Music Classification (Artist ID, Album ID, Genre ID, Style ID)

Music information retrieval (MIR) is the science of extracting and organizing metadata in music. MIR helps people organize their music, allows libraries to automatically index their collections and encourages musicians, labels and record stores to seek out new audiences. Some facets of MIR are "easy problems:" if you sort your MP3s by Artist in iTunes you are performing a retrieval task-- but the interesting applications all require a notion of computational music intelligence-- in which a system makes a prediction about what is in an audio signal. Can a computer tell you if you'll like a song, or what kind of music it is, or which instruments, or how people describe it?

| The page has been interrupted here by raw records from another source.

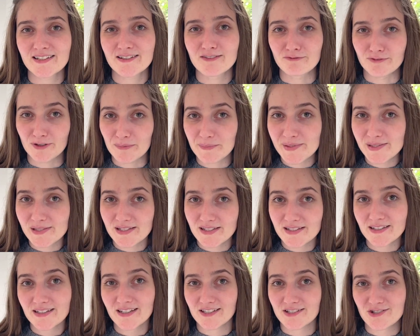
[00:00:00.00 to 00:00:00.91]
ribbed
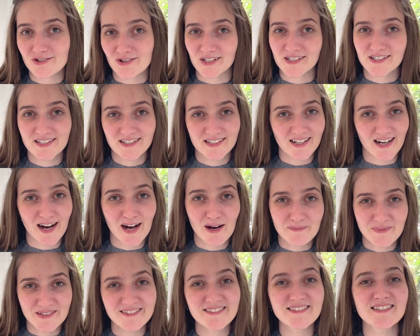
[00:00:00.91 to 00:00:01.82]
construction
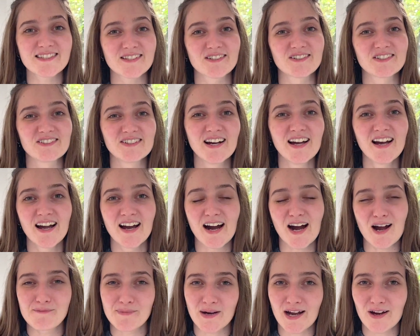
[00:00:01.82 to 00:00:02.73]
garments, so
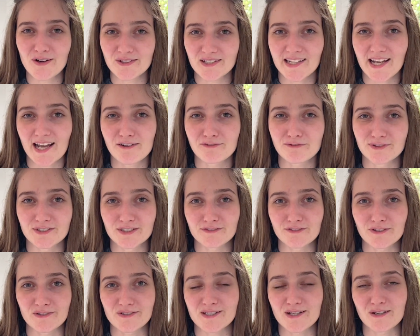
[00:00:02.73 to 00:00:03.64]
I might only have one of
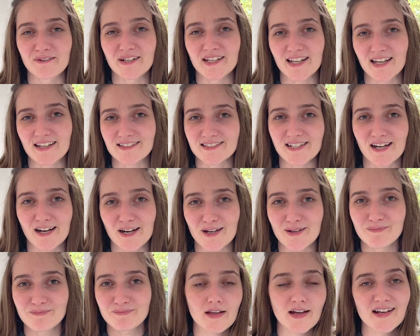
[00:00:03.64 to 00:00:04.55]
those going at a
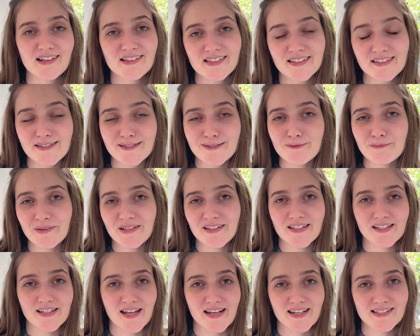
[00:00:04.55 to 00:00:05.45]
time. I think this will be
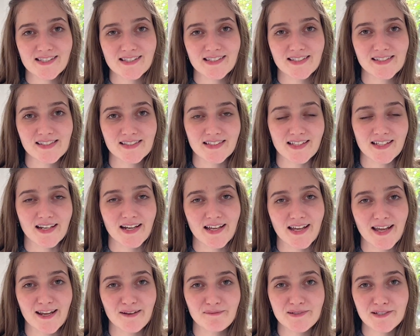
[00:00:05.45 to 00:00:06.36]
the next thing that I
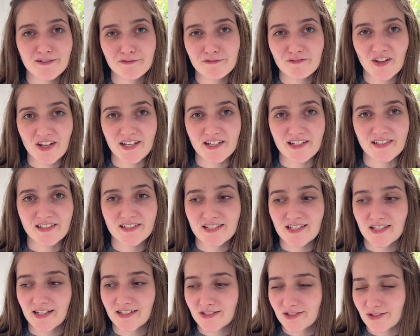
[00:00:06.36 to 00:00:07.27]
aim to finish.
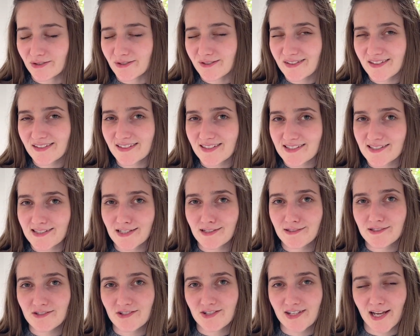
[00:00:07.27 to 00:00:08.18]
I don't think the
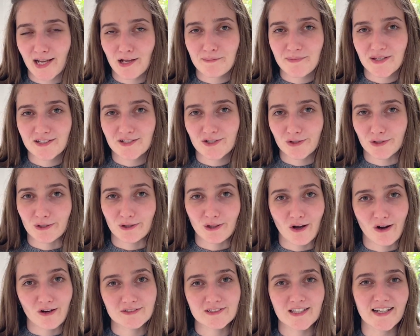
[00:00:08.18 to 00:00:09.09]
sleeves should take me too
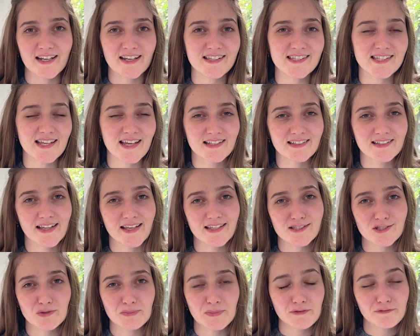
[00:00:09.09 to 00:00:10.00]
long. Like I said, they're
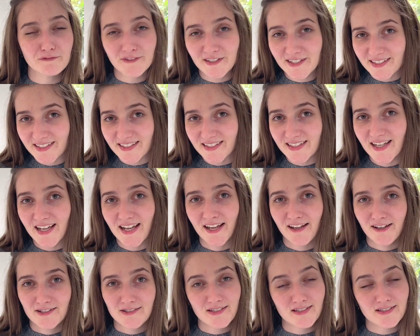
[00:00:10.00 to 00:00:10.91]
super fitted,
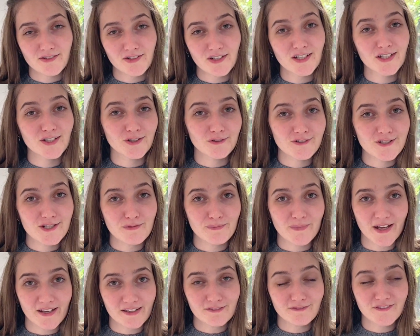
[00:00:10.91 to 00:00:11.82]
so there's not a huge
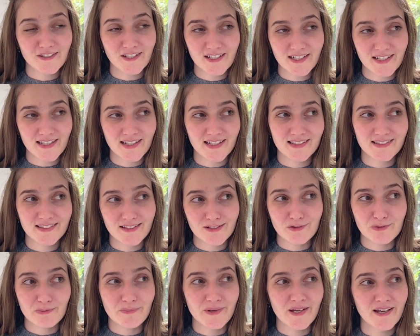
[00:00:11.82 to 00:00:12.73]
amount of knitting in
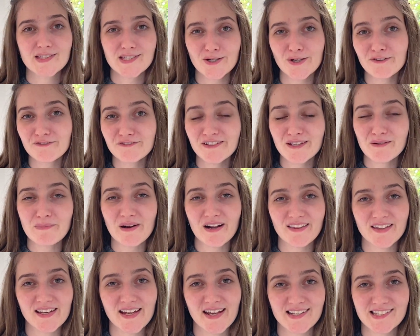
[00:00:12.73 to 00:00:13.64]
them. So hopefully by
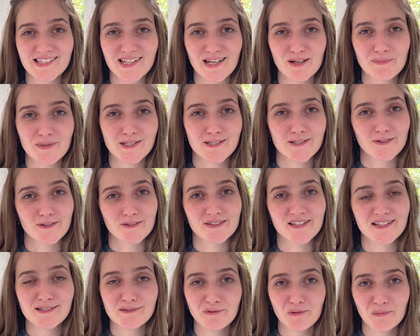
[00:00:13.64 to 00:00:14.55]
the next episode,
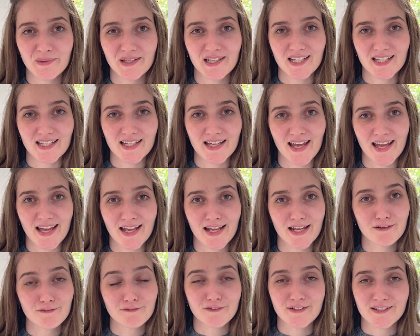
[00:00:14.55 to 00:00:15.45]
this will be
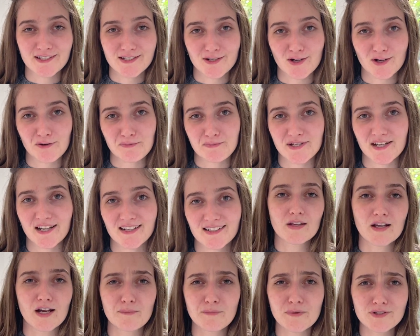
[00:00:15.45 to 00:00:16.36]
a finished object.
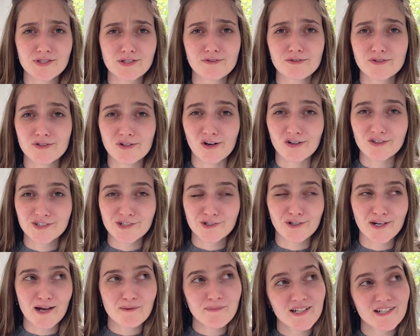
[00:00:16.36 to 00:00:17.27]
I'm also not
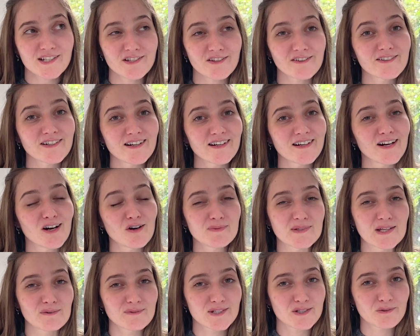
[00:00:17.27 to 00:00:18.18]
sure how much longer I'll
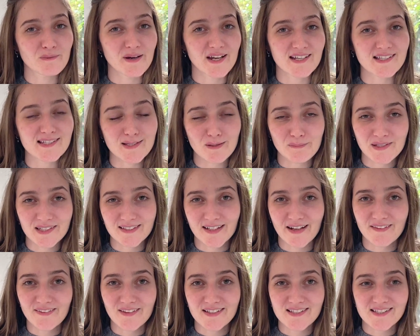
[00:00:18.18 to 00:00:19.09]
be able to wear something
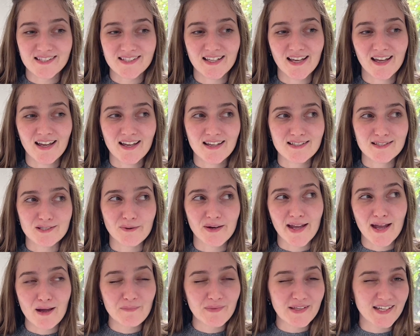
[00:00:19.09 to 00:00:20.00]
like this, so I
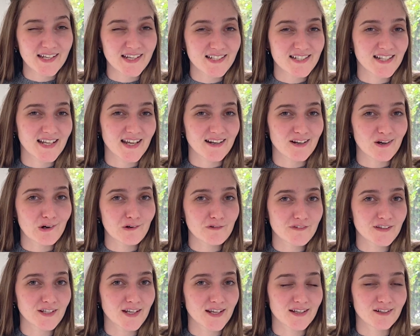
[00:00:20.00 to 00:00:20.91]
am eager to get it off
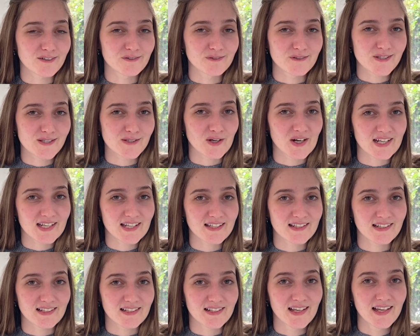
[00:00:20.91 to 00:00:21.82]
the needle so I
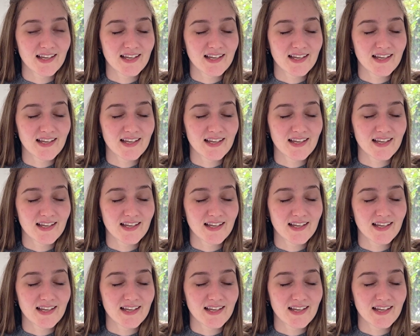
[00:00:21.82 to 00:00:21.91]
can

For this project you'll want to think about how machine learning can be useful for music retrieval. Audio-based MIR work starts with a glut of data and only get worse with scale and time. Your average song, uncompressed, is 40 megabytes of data. The average personal collection is a thousand times that. Both the features you calculate from these songs and the machine learning apparatus you use to make sense of them need to do a good job at finding out what's important in an audio signal and to only consider the data that informs the task.

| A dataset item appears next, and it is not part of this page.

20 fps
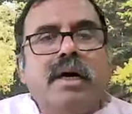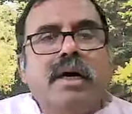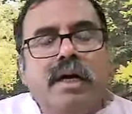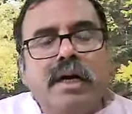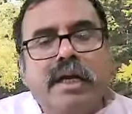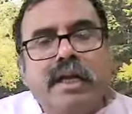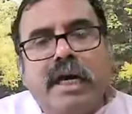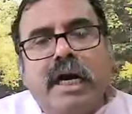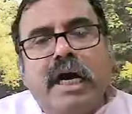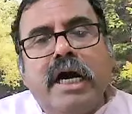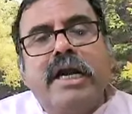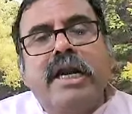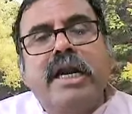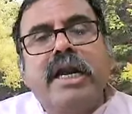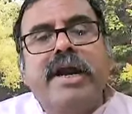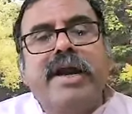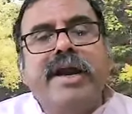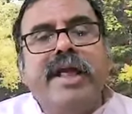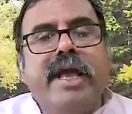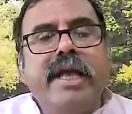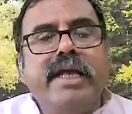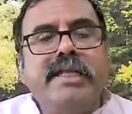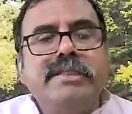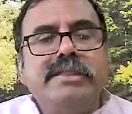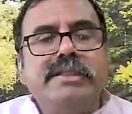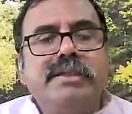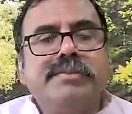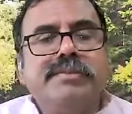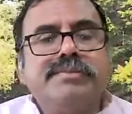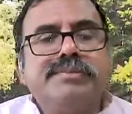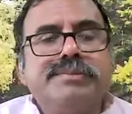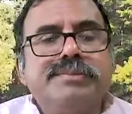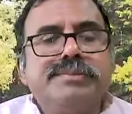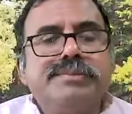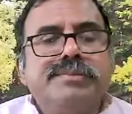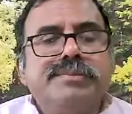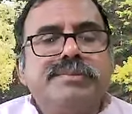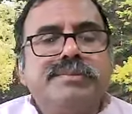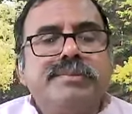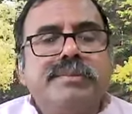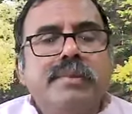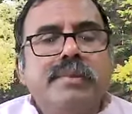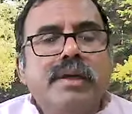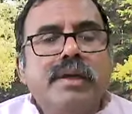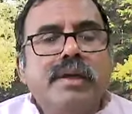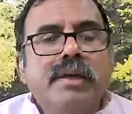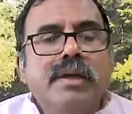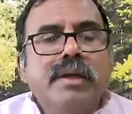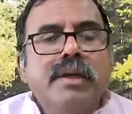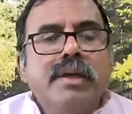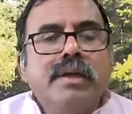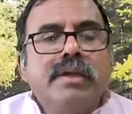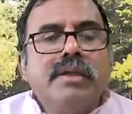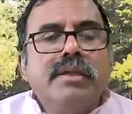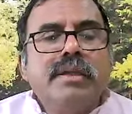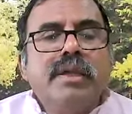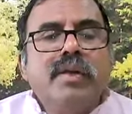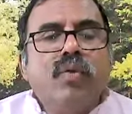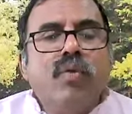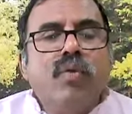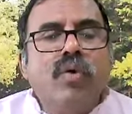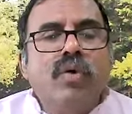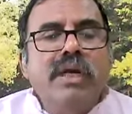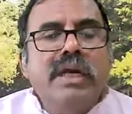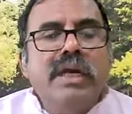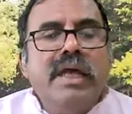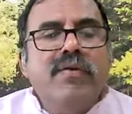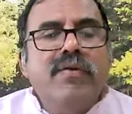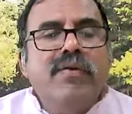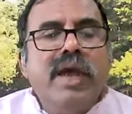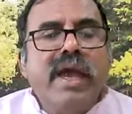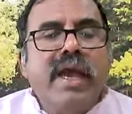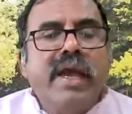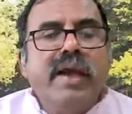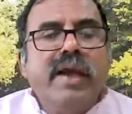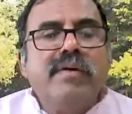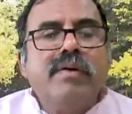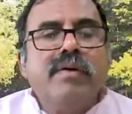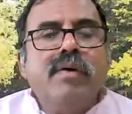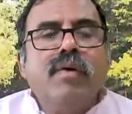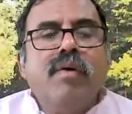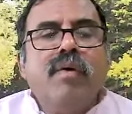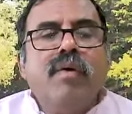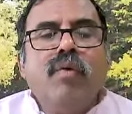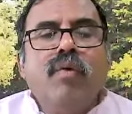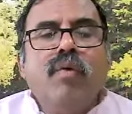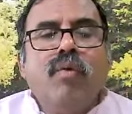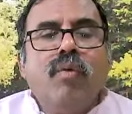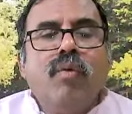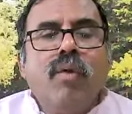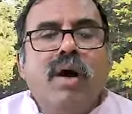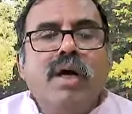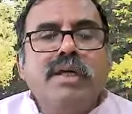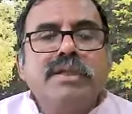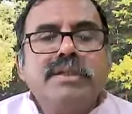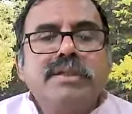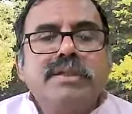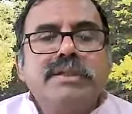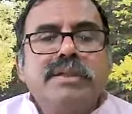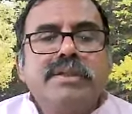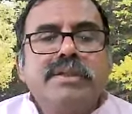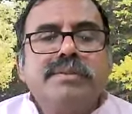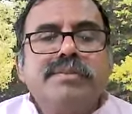in earlier days, the only way was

Below you'll find audio-derived features for 4,000 songs covering over 200 artists, along with brief edited metadata for each song. There are a few suggested tasks of which you'll probably just want to concentrate on one. Each are well-studied in the (recent) literature and you can find papers in various MIR and multimedia conference proceedings for guidelines and example results. I've included a few of our own group's papers below, mostly concentrating on the artist ID problem.


Feature Extraction

Here are the features zipped up in a 300MB file.

We have extracted for you a set of two types of audio features for 4,000 songs by 208 currently popular artists. This frees you to think about the classification problem and not the machine representation. The features we provide are influenced by speech research and perform relatively well in most music intelligence tasks, although there is still room for much improvement. If you have an idea for a feature and can provide me with matlab or UNIX-compatible code that returns a set of feature vectors from a sound file or signal I might be able to run it on our testbed.

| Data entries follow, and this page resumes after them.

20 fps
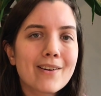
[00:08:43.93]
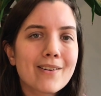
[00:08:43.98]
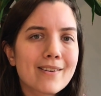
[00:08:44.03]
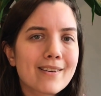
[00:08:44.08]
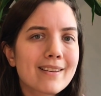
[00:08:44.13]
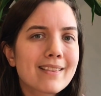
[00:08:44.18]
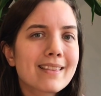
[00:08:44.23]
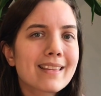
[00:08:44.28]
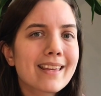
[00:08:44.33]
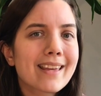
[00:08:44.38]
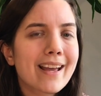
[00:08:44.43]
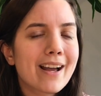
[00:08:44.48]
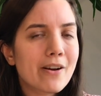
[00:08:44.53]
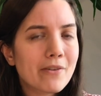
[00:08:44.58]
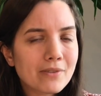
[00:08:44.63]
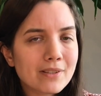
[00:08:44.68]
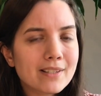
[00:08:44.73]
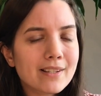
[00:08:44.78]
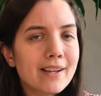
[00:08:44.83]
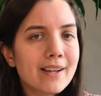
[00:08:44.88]
on the
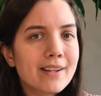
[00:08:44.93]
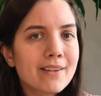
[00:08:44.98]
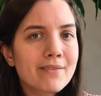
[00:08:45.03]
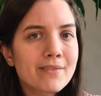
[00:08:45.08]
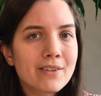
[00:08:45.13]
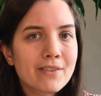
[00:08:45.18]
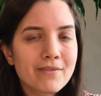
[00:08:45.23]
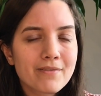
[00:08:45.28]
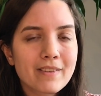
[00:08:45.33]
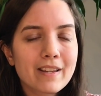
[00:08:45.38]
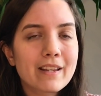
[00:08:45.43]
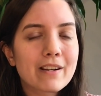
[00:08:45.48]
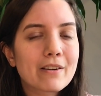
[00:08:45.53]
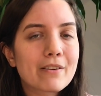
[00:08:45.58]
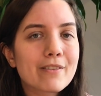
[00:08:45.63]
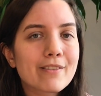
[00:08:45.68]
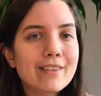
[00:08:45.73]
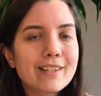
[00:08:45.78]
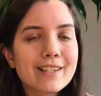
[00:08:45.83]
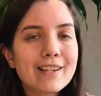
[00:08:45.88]
outside of your feet
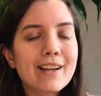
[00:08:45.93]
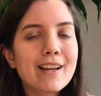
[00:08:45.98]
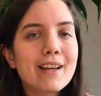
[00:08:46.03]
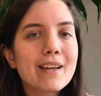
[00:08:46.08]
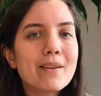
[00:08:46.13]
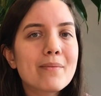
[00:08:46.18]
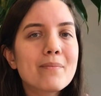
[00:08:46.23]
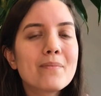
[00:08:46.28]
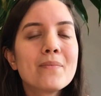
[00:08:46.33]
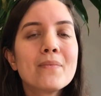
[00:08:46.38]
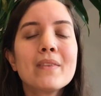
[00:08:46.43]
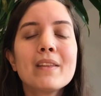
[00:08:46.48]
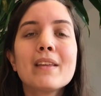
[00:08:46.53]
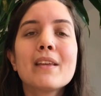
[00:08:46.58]
all the time,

The first feature is the well-known MFCC (Mel Frequency Cepstral Coefficients,) used widely in speech recognition and identification. The base analysis rate is 5hz, so for a two-minute song there will be up to 600 vectors of 13-dimensional data. You can read up on MFCCs [4] if you'd like but suffice to say they try to emulate the ear's natural response to sound and then perform a DCT for decorrelation.

The second feature is 'modulation cepstra,' or Penny, which is described in detail in [5]. Penny is the the FFT of the MFCC: how often the MFCC repsonse changes over time. The first bands of Penny indicate high-level structure (events, beats) while higher dimensions correlate to timbral properties of the sound. ("The sound of the sound.") This implementation of Penny gives you 26 dimensions per modulation frame.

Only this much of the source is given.